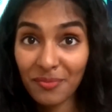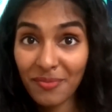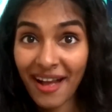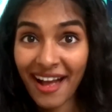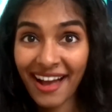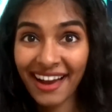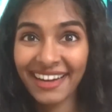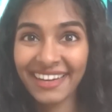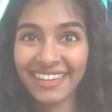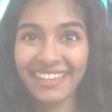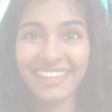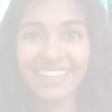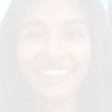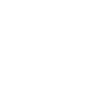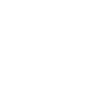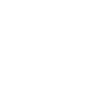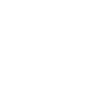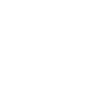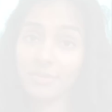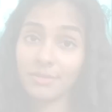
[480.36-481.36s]
bad.
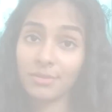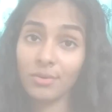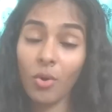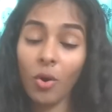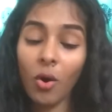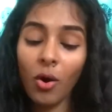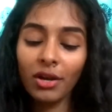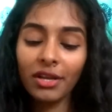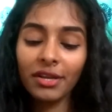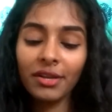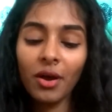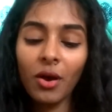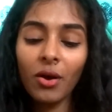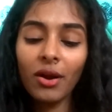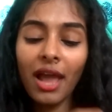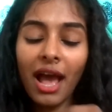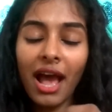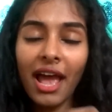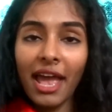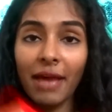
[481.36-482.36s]
So all in
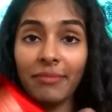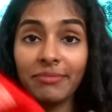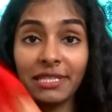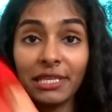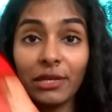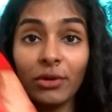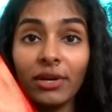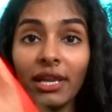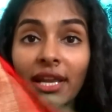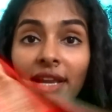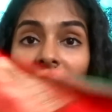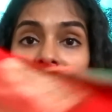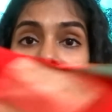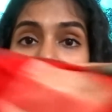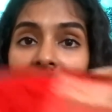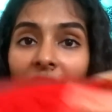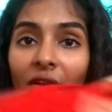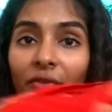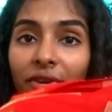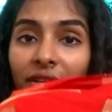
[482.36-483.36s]
all, I absolutely
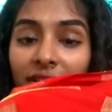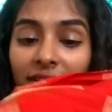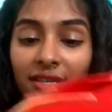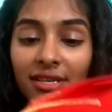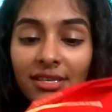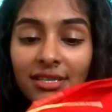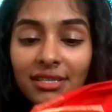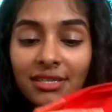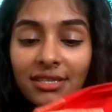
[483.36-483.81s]
loved this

————————

# Work required
What you print must match the entries exactly, except that no pictures appear.

# Completed task
[480.36-481.36s]
bad.
[481.36-482.36s]
So all in
[482.36-483.36s]
all, I absolutely
[483.36-483.81s]
loved this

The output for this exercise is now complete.